El auditorio del Ministerio de Sanidad estaba lleno a rebosar el 14 de enero de 2020. El coronavirus ya flotaba en el aire pero aún vivíamos con cierta inercia, ajenos a lo que nos venía. Una sensación que debía compartir Salvador Illa (La Roca del Vallès, 1966), sabiéndose poco protagonista esa fría mañana de enero.
Porque las miradas y los micrófonos estaban puestos en Pablo Iglesias y Alberto Garzón; uno por vicepresidente, el otro por exótico. Periodistas, familiares, amigos e interesados en aquello de los contactos nos apiñábamos en esa sala con aspecto de llevar sin renovar mobiliario desde hace demasiado.
Mientras, el recién estrenado exministro aguantaba con paciencia una mañana de focos y cámaras, de apretones de manos, dispuesto a afrontar una nueva etapa en su vida política. Dice una parte de la Biblia que Jesucristo pasó por la vida haciendo el bien. El objetivo de Illa es hacer el menor ruido posible, pero se marcha en pleno estruendo.
Dijo esa mañana, a los pocos minutos de que María Luisa Carcedo le entregara la cartera y con ella el marrón más grande jamás conocido, que llegaba para "escuchar y resolver". Dos verbos preciosos, aún más si van juntos. Lo dijo como siempre, templado y tranquilo, colocándose las gafas cuando éstas, juguetonas, se le movían del sitio. Porque es un hombre pausado pero con cierto ajetreo facial. Cuando no son las gafas, es el flequillo. Ahora a todo ese trajín ha de sumar la mascarilla. Un follón.
Sanidad parecía el caramelo perfecto en un país en el que la mayoría de las competencias las tienen las comunidades autónomas, una especie de balneario en el que Illa podría ejercer sin sobresaltos el papel que tenía para él Pedro Sánchez: el desatascador con seny que Moncloa necesitaba para desinflamar lo que quedaba de procés.
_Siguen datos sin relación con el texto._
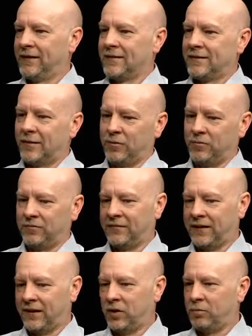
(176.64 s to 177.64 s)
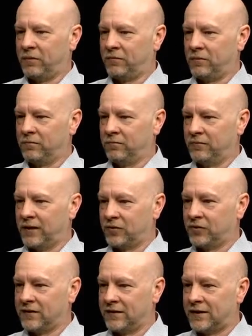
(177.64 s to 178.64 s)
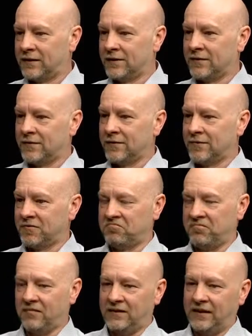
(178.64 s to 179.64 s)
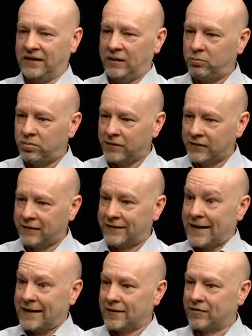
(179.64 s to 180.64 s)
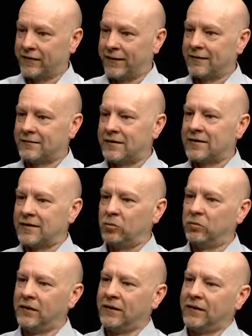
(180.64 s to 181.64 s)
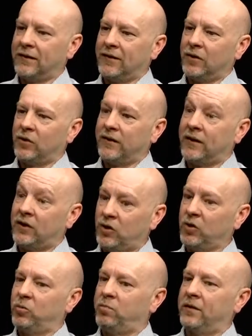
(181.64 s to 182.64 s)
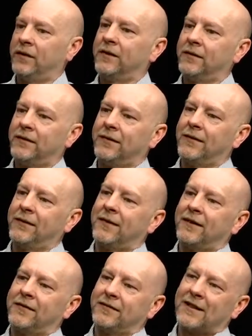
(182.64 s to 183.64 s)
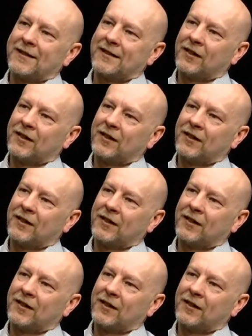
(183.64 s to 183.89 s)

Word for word: So they could be from natural disasters, deliberate attacks on our system, or they could be uh, as a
El ministro de Sanidad saliente y candidato a la Generalitat entrante no parece el alma de la fiesta ni falta que le hace. Aunque a veces una se lo imagina muerto de risa, en lo que Illa interpreta como desternillarse, cada vez que lee y escucha acerca de su templanza. "Si vosotros supierais…". Ojalá un hombre que en las distancias cortas sea, por ejemplo, un imitador notable, o el que cuenta chistes malos de su grupo de amigos.
Sí parece un tipo de fiar, de esos que cuentan hasta diez antes de pronunciarse. Un hombre cuya palabra genera, al menos, cierto respeto. Lo contaba el periodista Marcos Lamelas en marzo de 2020, al inicio de la hecatombe, en El Confidencial: "En las últimas elecciones generales, Miquel Iceta tenía un mantra. A cualquier cuestión que le hacían los cuadros del PSC, la respuesta era siempre la misma: "Lo que diga Salvador". Tanto fue así que el equipo de campaña hizo unas chapas con las que se presentaron un día en el despacho de Miquel como broma colectiva sobre el latiguillo".
Hoy sabremos quién sustituirá a este licenciado en Filosofía y máster en el IESE al frente del ministerio. Lo deja en plena tercera ola y con un regalo envenenado de su último fin de semana como ministro: una incidencia acumulada del virus de más de 800 y 767 fallecidos. Una herencia envenenada que recibirá el o la que recoja su cartera.
A finales de esta semana, Illa estará pegando carteles en el arranque de la campaña electoral para las elecciones catalanas. Una cosa obsoleta, una antigualla, en la que estará acompañado por su compañero y amigo Miquel Iceta como animador sociocultural.
Mis escasas dotes adivinatorias intuyen y sus asesores le habrán suplicado que aparque a un lado, al menos un poco, ese tono discreto, esa calma chicha que casi siempre se desprende de sus palabras y que mantuvo el día que se confirmó su candidatura. Con un Iceta animadísimo que habló de jornada histórica y que dio paso al Illa de siempre. "Gracias". "Quiero ser útil y resolver problemas". "Estoy preparado, aquí estoy".
Frases que le vendrán muy bien a quien ocupe su hueco desde hoy y que ojalá se marche como llegó su antecesor. Sin ruido. Sin pandemia.